As Kage also used to say, “My mind is so open other people are using it.” Often she resented that, but all in all she grew used to the phenomenon, and learned to use it. Countless portions of her stories, from snappy one-liners to epic battle scenes, came to her whole out the aether.
I have currently been struggling with the inception of a story I have already agreed to write. (This is not an unusual problem, as many of you, Dear Readers, are personally aware …) Today, I have also been struggling with intermittent narcolepsy – that’s a problem with congestive heart failure; you find the need to sleep at sudden and mysterious intervals. A late friend of mine, who was and still is my guru in all things cardiac, told me it meant my heart was rebooting what little core data it still possessed, and I should never argue. So I cooperate, and sleep then.

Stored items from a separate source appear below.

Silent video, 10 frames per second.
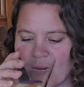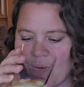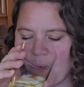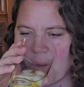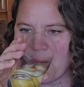
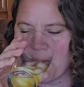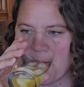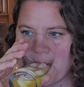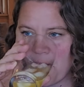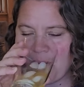
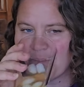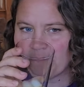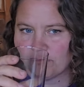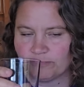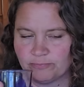
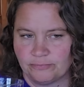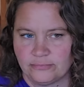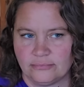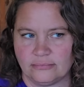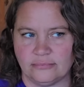
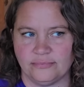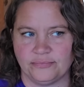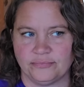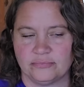Nobody speaks.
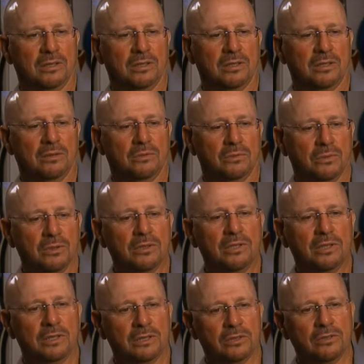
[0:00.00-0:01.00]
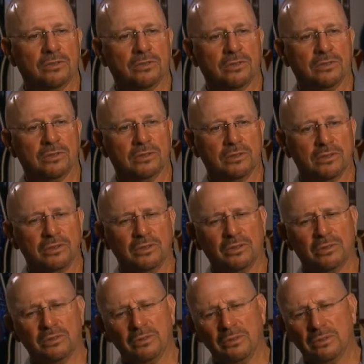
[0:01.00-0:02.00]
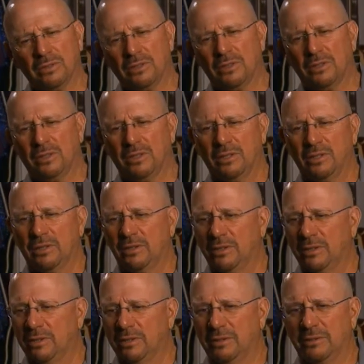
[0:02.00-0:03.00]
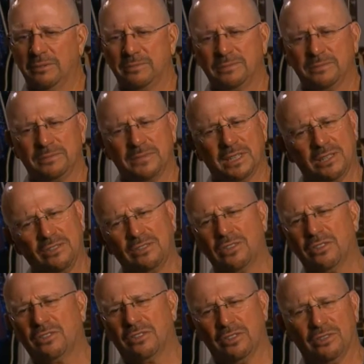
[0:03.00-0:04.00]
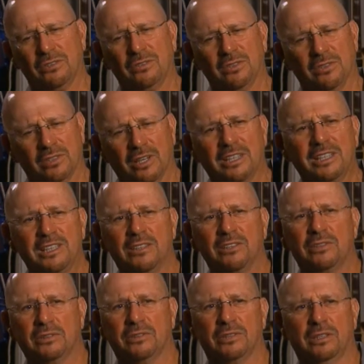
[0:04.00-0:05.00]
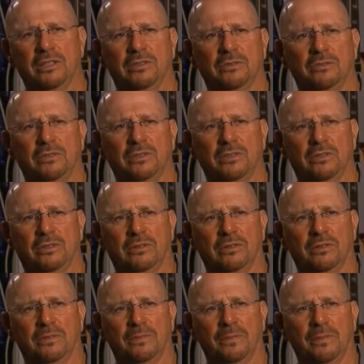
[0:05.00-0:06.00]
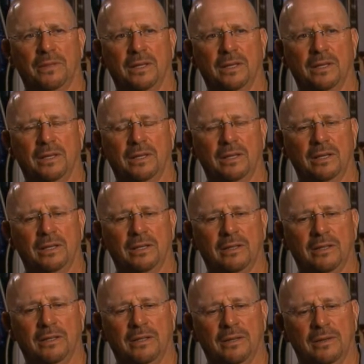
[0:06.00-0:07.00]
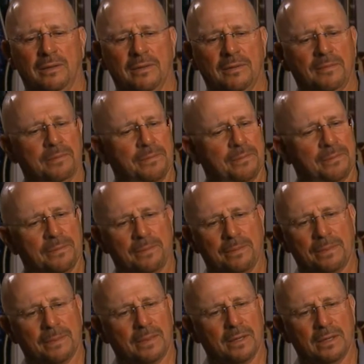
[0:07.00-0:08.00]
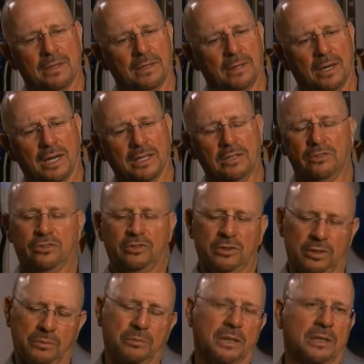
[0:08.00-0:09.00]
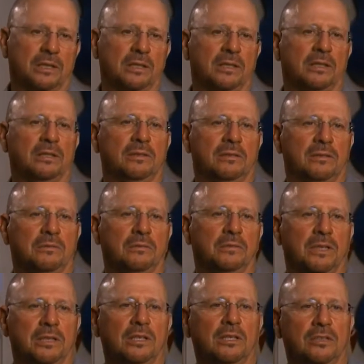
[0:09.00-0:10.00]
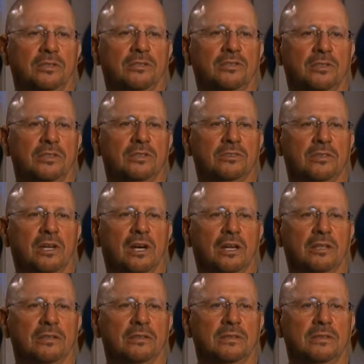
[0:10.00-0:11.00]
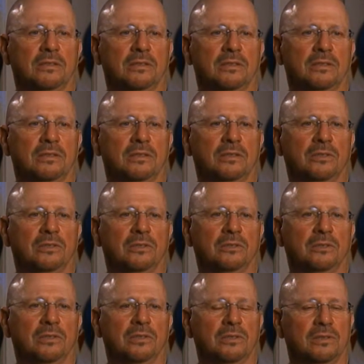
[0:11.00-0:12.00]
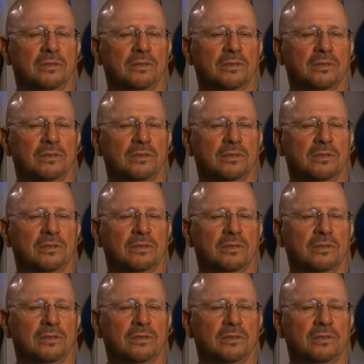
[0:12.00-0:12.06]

it really is, you know it's just this lucky little gift, you know. And, and I can see it in my kid. My youngest kid's got it, you know.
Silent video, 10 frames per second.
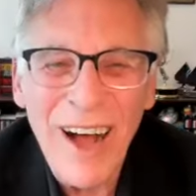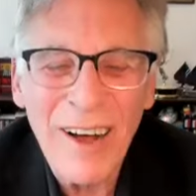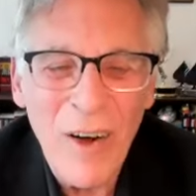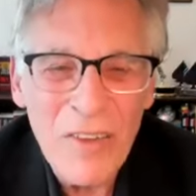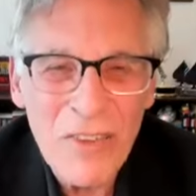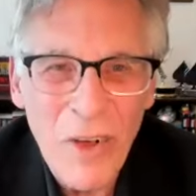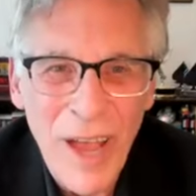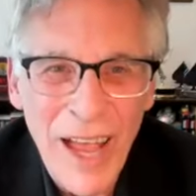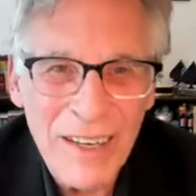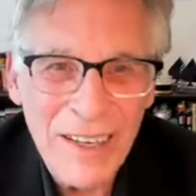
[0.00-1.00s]
I'll also
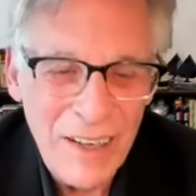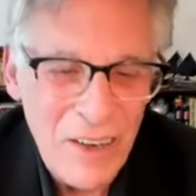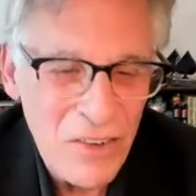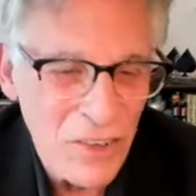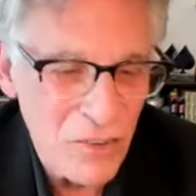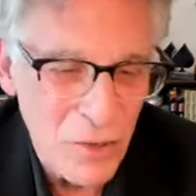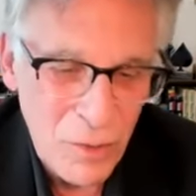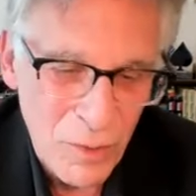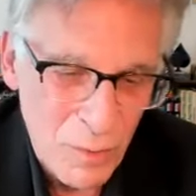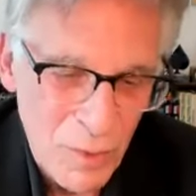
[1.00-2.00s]
add, in addition
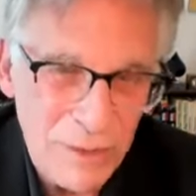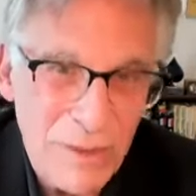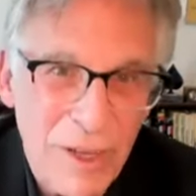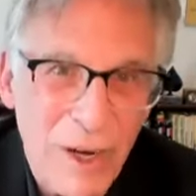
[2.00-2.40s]
to, well, you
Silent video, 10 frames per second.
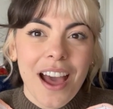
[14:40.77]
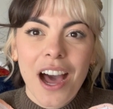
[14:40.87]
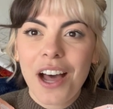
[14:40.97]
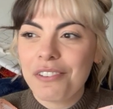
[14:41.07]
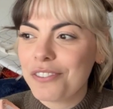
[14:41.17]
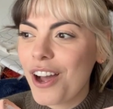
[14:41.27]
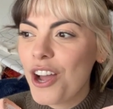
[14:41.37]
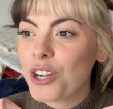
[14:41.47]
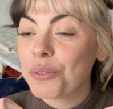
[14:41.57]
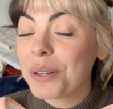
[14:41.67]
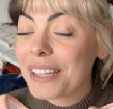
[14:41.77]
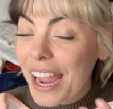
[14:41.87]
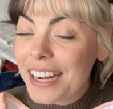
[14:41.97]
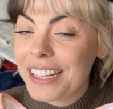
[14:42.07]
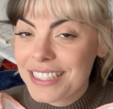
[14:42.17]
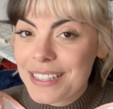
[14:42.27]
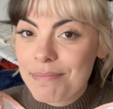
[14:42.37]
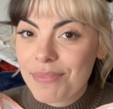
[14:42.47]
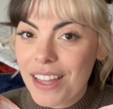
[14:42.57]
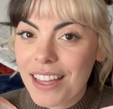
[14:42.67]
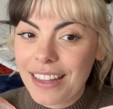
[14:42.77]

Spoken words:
of creating something.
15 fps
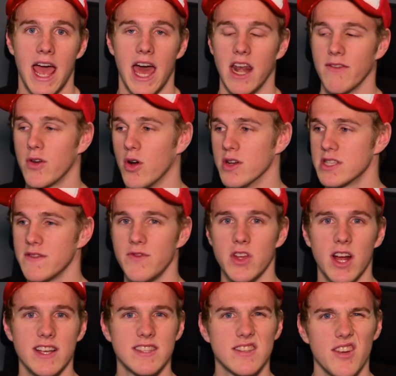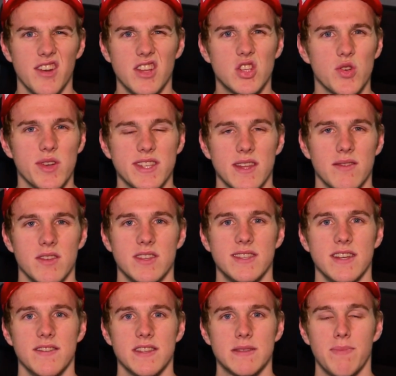And of course, if you guys don't enjoy something you
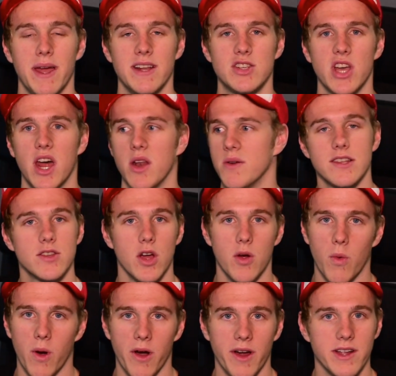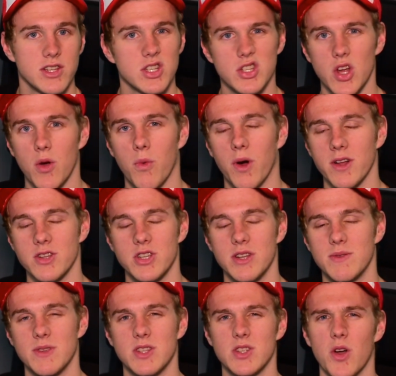see on this main channel, don't worry. Just don't watch
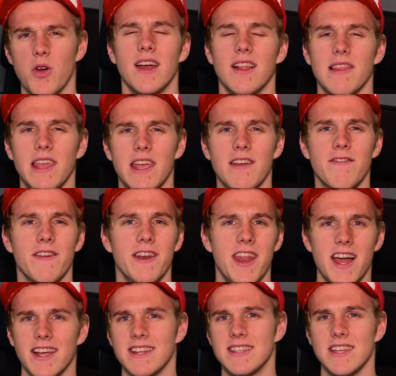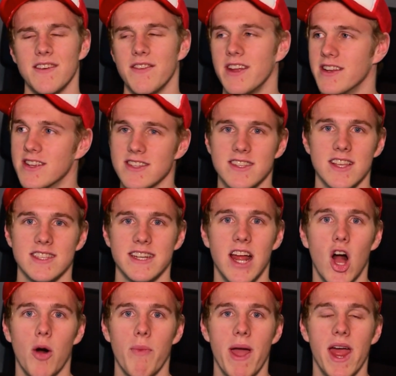it. Just don't leave negativity. It just doesn't
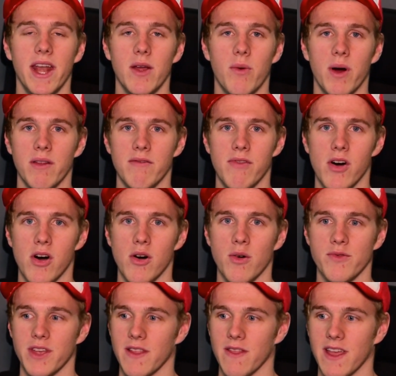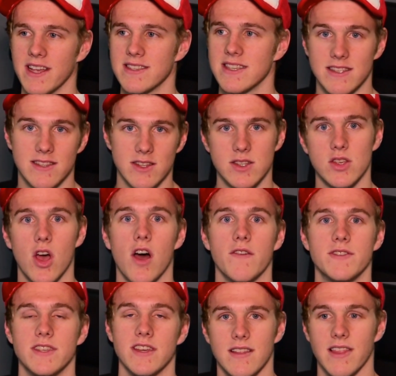help anyone involved unless it
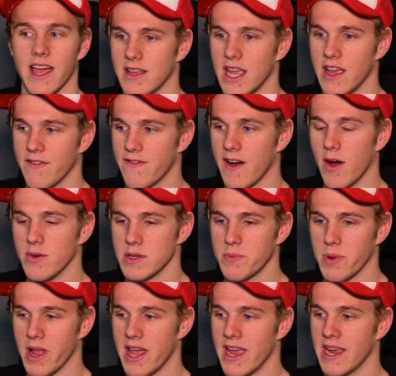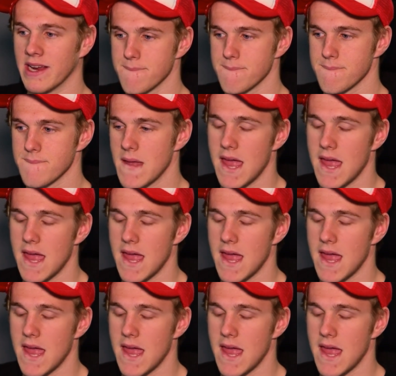deserves it. Like if I was playing...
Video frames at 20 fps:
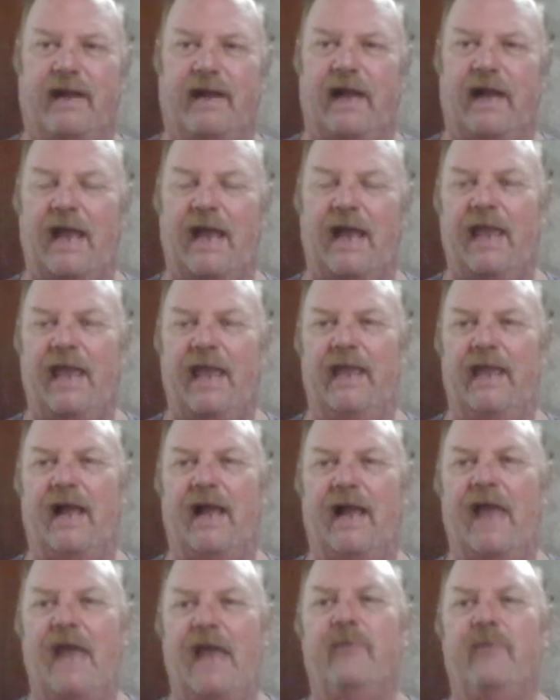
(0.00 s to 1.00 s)

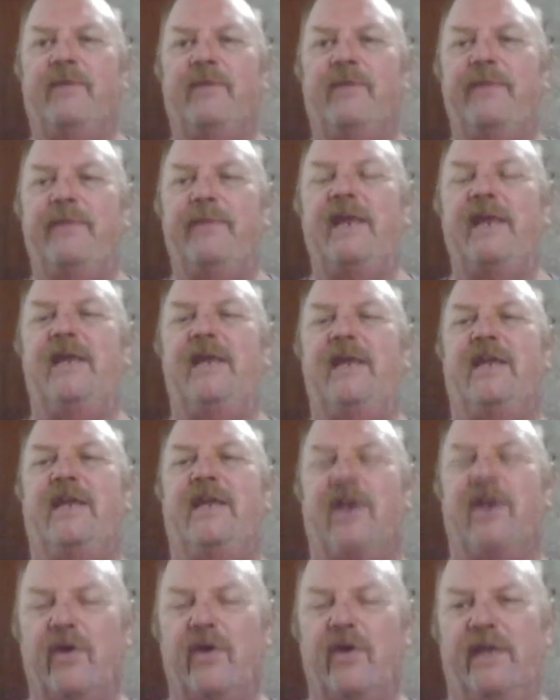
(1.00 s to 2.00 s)
I would be
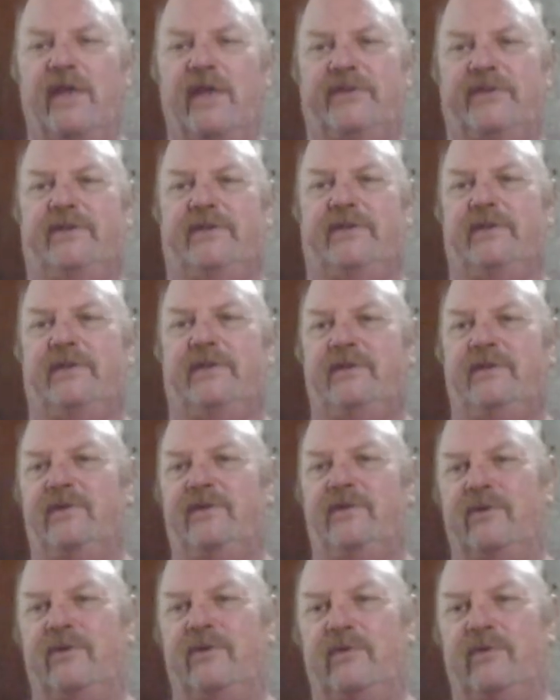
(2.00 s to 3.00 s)
curious
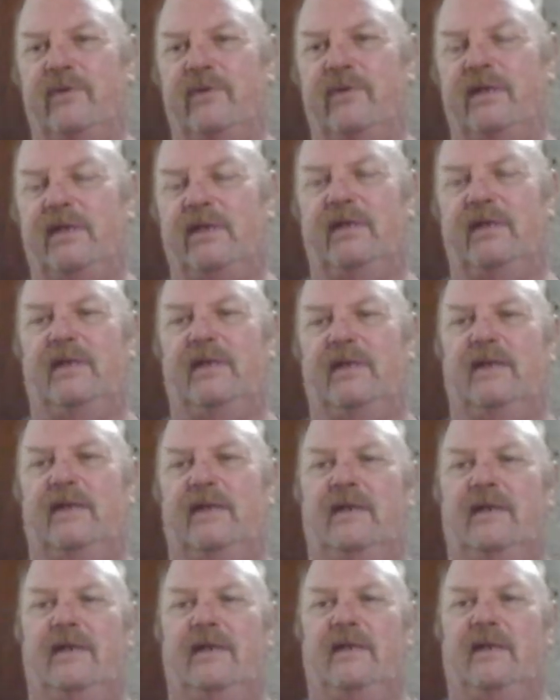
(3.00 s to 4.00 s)
to
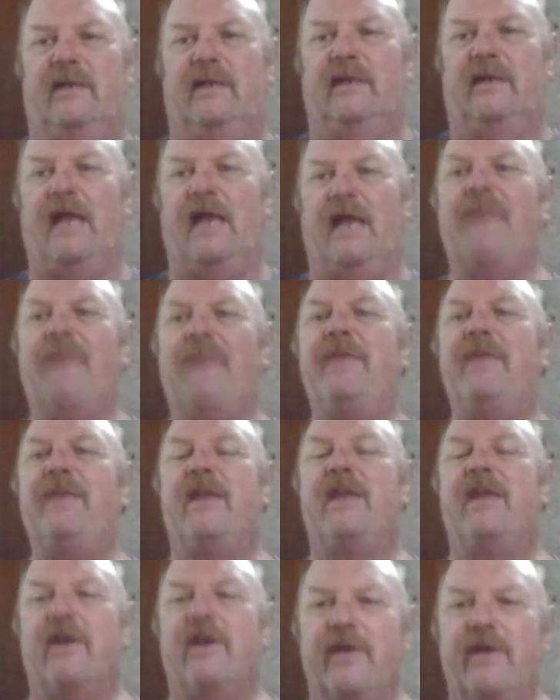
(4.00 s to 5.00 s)
I'd be
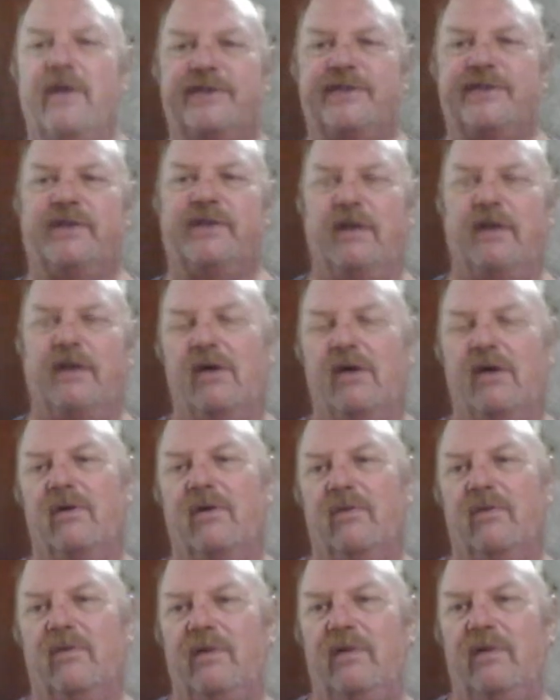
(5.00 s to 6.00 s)
curious to
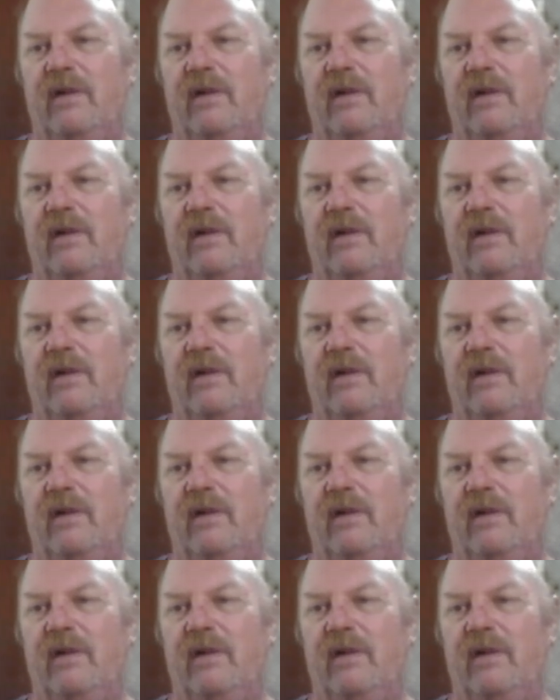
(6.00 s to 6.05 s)
know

I woke up today from a 14 hour nap and saw a handwritten missive on the white wall beside my bed. (This was, of course, in the penumbral world of not-quite awake, when many things manifest that you never see once you get your eyes all the way open.) It was written faint and wee, in pencil, and in Kage’s distinctive spiky printing. I couldn’t read it, but I knew it was plot advice for my disaster story. So I memorized the way it looked, written a-slant on the bumpy plaster of the wall, and I am confident it will become clear when I need it.
Later this afternoon, while watching Antique Road Show (a sad British special from the Valley of the Somme) I attained a sudden clarity on the format of the story. And so it began to gel. I’m not going to make any wild claims of success here, because one can always write crap. Often with the greatest of ease … but at least I can begin now.
And it’s all because I was ready and watching. As Kage always averred, it doesn’t matter so much what you’re watching for, as that you are watching in the first place. Most people never are. I had cosmically unusual good luck.
Another life lesson, Dear Readers. Keep watching the … whatever. You may gain a self-realization, or a wonderful story idea, or just an idea at all; which can never be underestimated. Then, if you locate the car battery and some nipple clamps, you can wake up and begin to write.